We were just talking in one of my classes about Hinduism, and my students were uniformly [and rightly] critical of the caste system, which oppresses so many people--particularly women--in India still today.  However, they also recognized that even though we don't have an "official" caste system here [and, to be fair, India doesn't either, having legally abolished it in the Indian constitution in 1949], we still have a deeply unjust social system that discriminates against both people of color and people who are poor.  So, in the case of abortion, which is legal in this country and thus should be available to anyone, but in actuality is vulnerable to a wide range of restrictive legislation, we find ourselves with a two-tier system in which the white privileged group has access to safe health care, and the minority underserved group lacks that access.
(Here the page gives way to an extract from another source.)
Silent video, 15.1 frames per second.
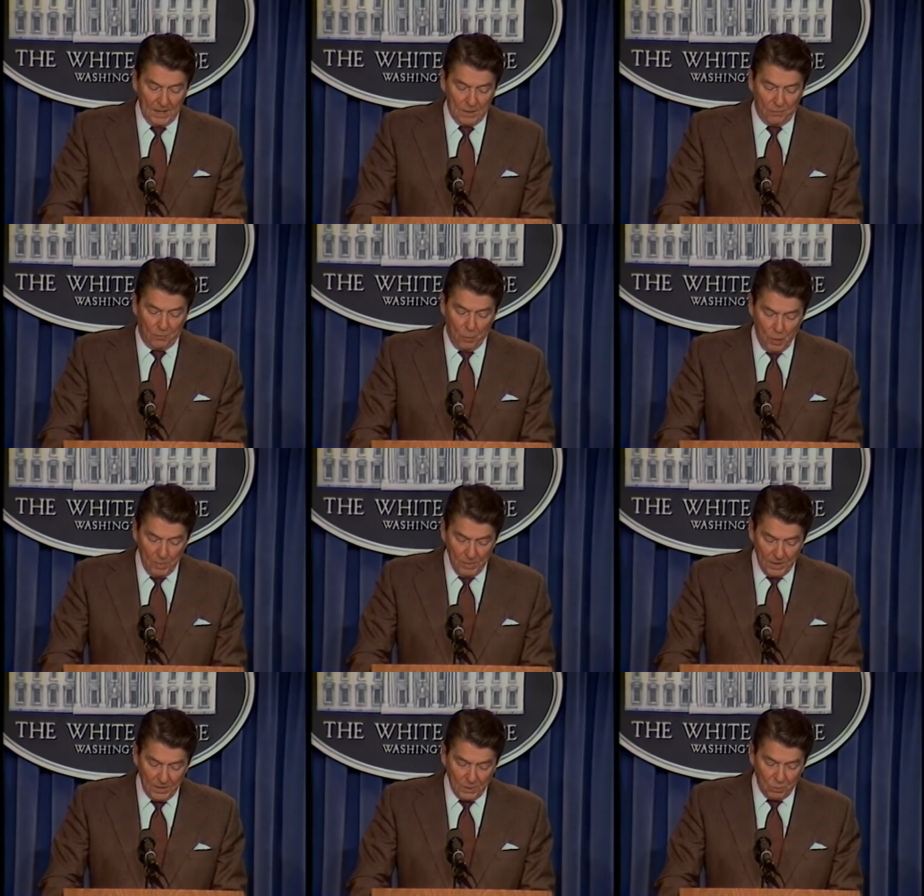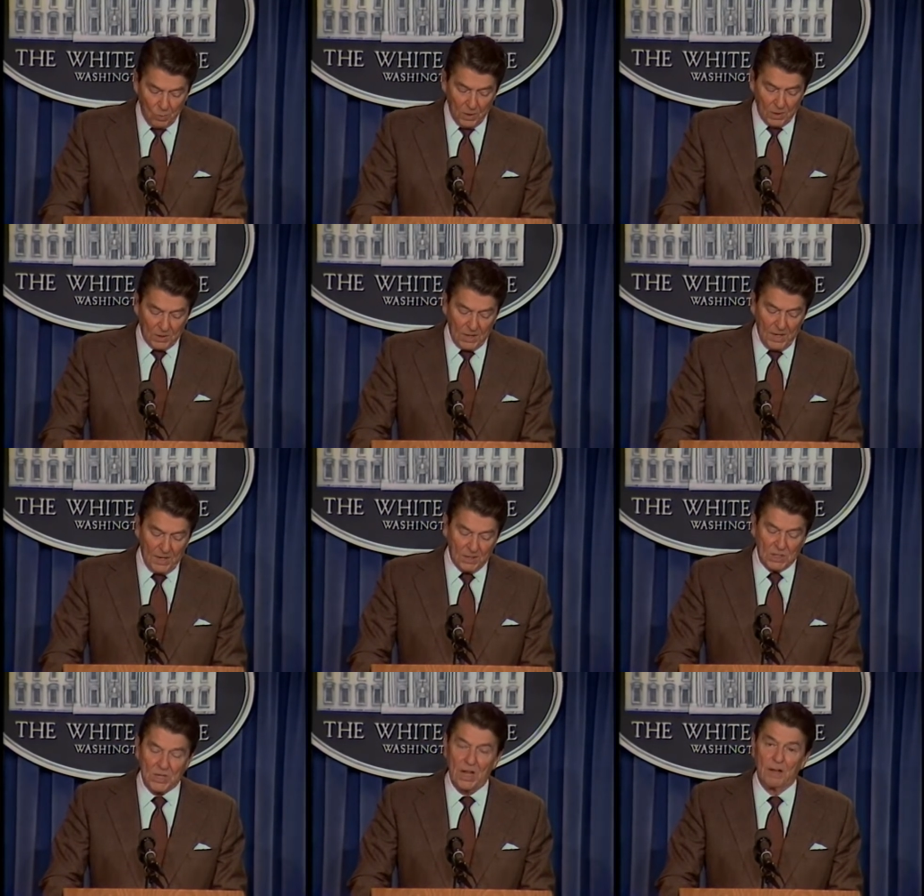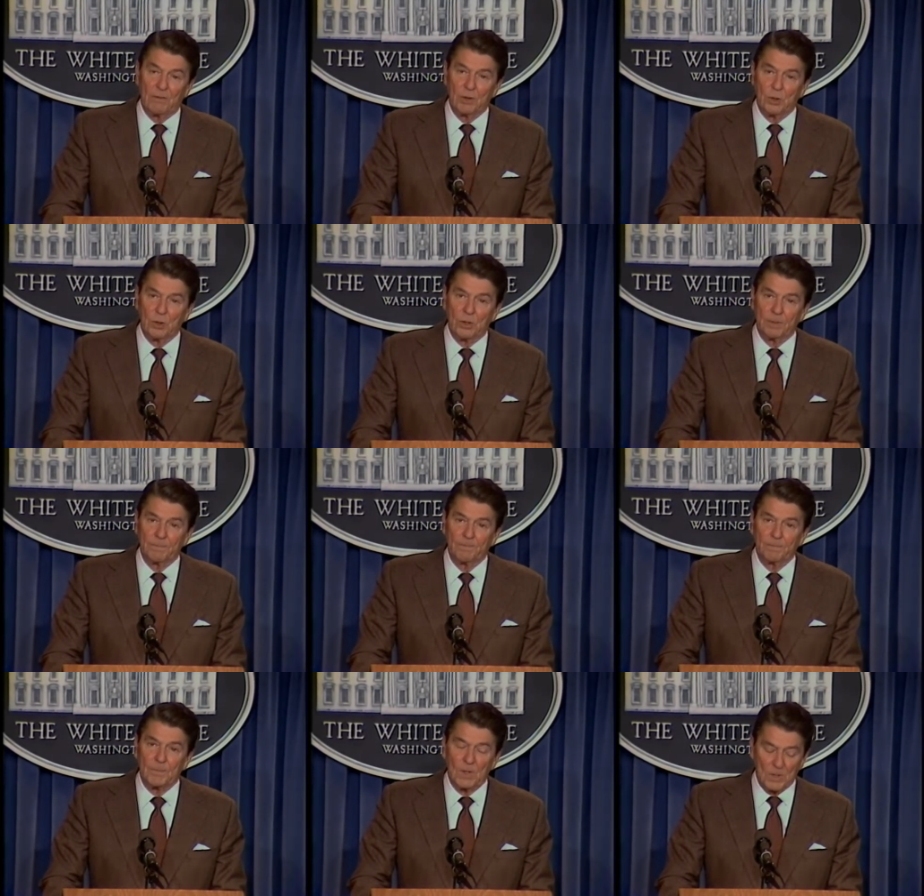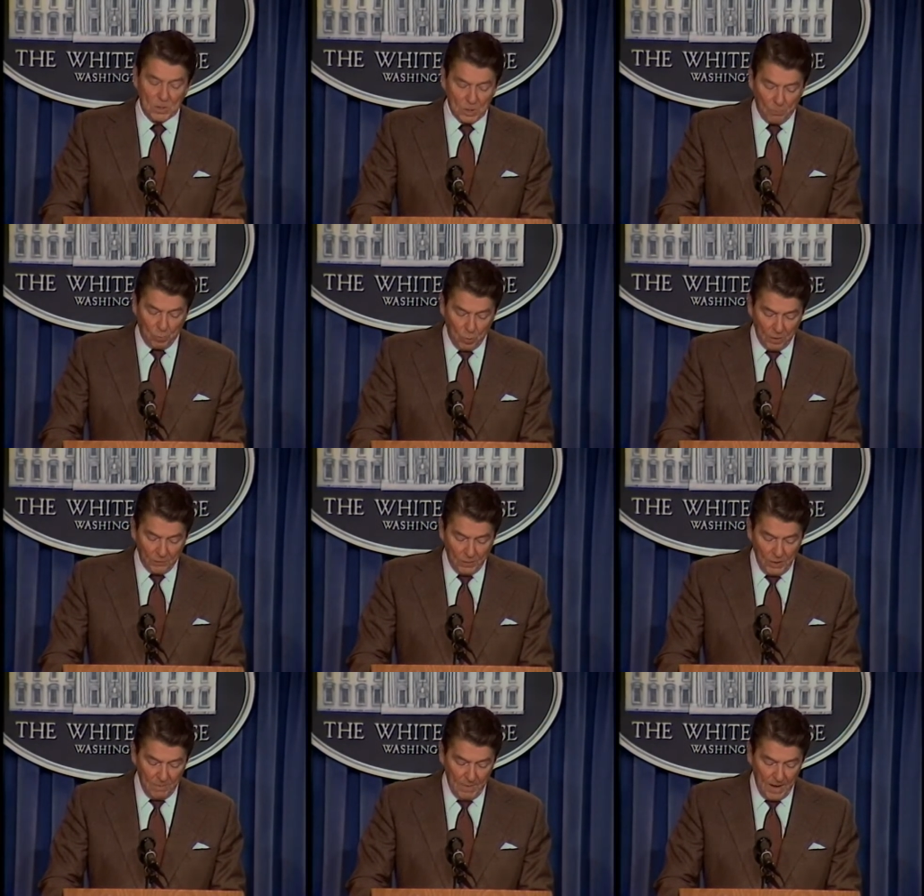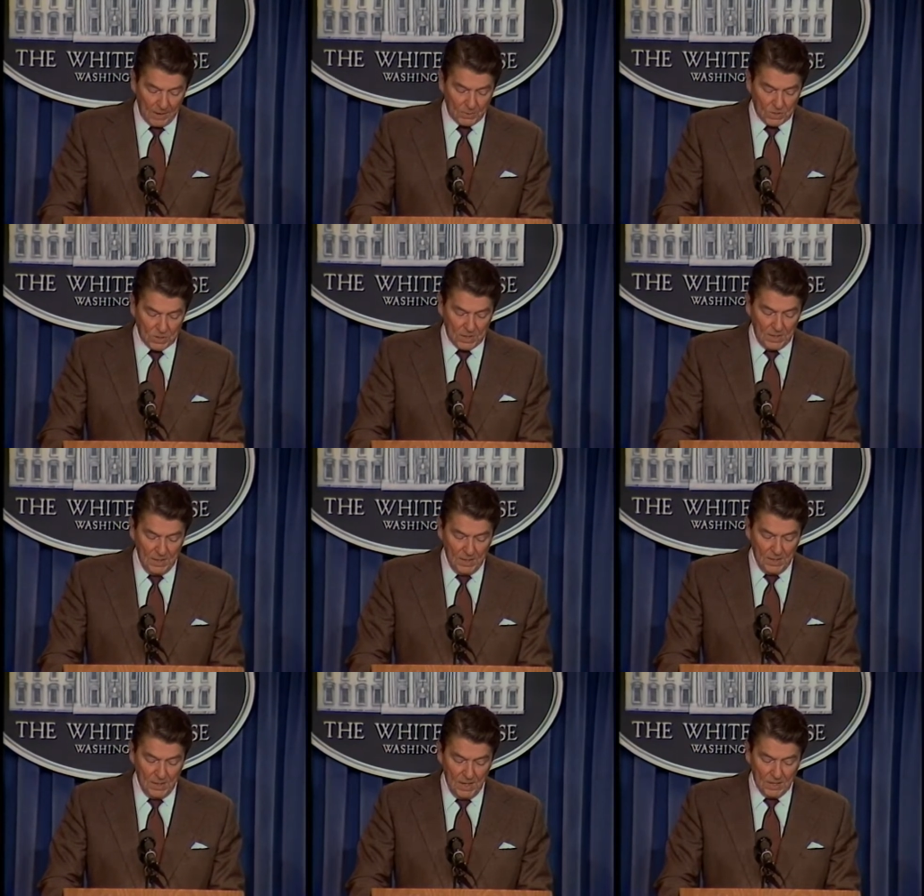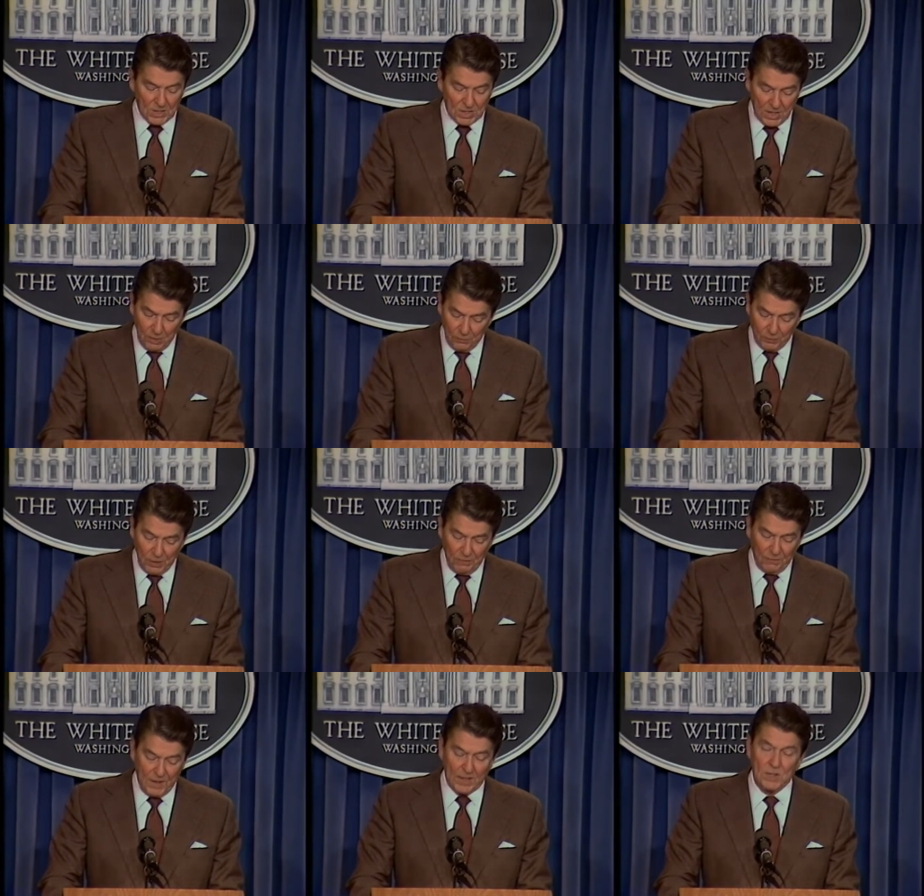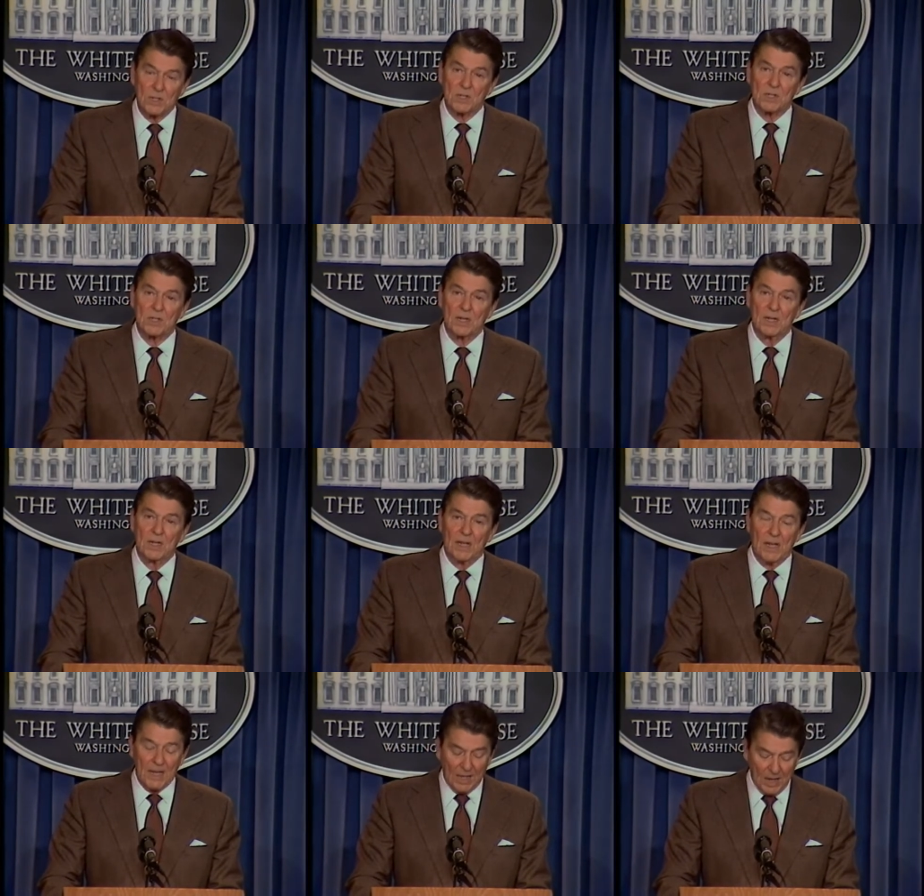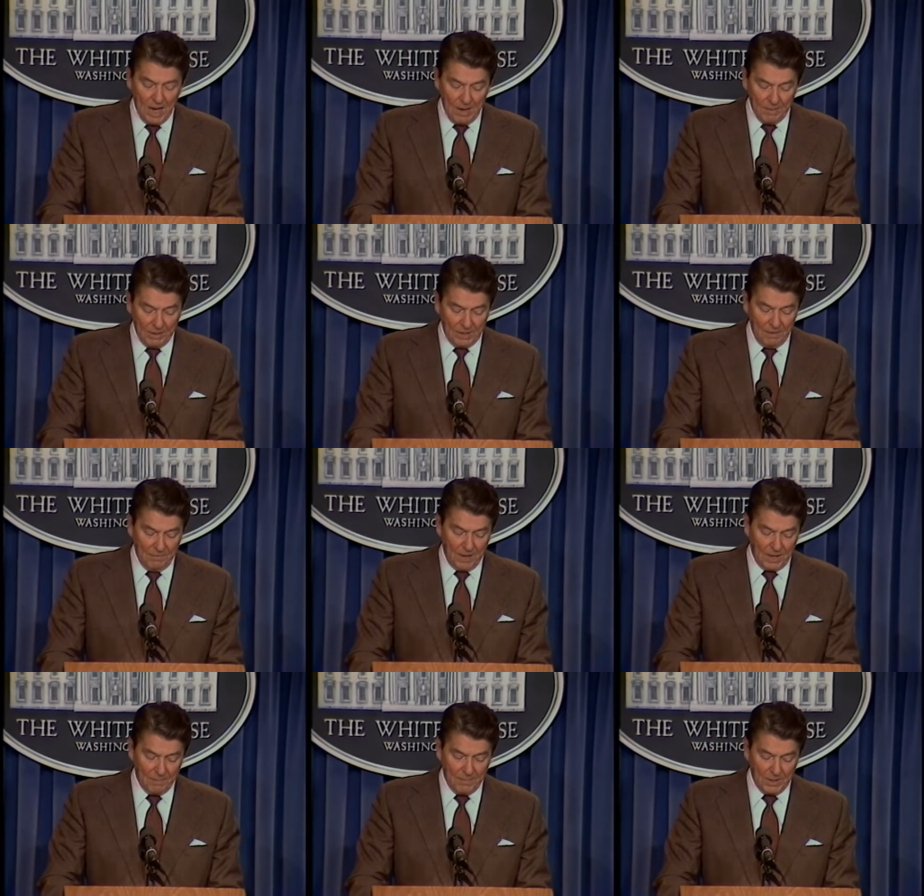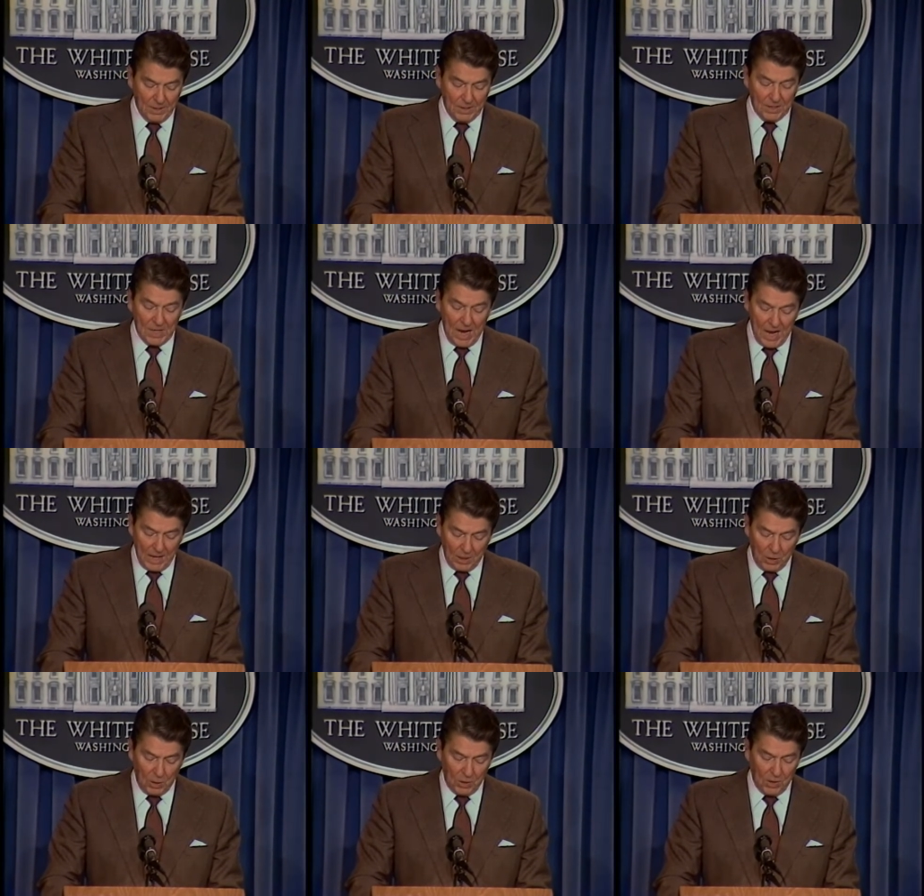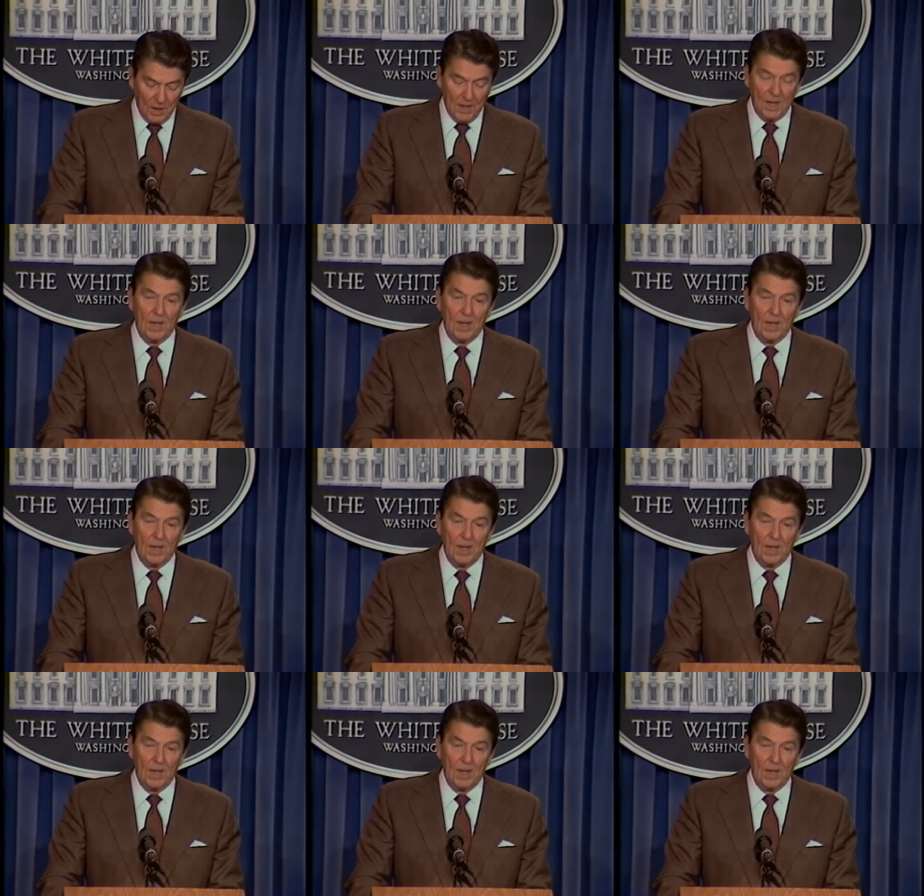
The formula that worked in El Salvador support for democracy, self defense, economic development, and dialogue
This also is a theological issue:  regardless of whether or not you think abortion should or should not be legal, it certainly is unjust to have it available only for those who have money and status.  If women have the right to make decisions about their own bodies, then all women have that right, not just wealthy women.  And if women have the right to choose whether or not they want children, then all women have that right, not just white women. Forcing women in poverty to have children when they have neither the desire nor the means to care for them isn't justice, it's surrogacy; and if we want ourselves and our own daughters/wives/sisters/mothers to have access to a safe abortion if [unfortunately] we/they ever need it, then we need to make sure that same access is available for everyone's daughters/wives/sisters/mothers, regardless of their skin color, where they live, or how much money they have.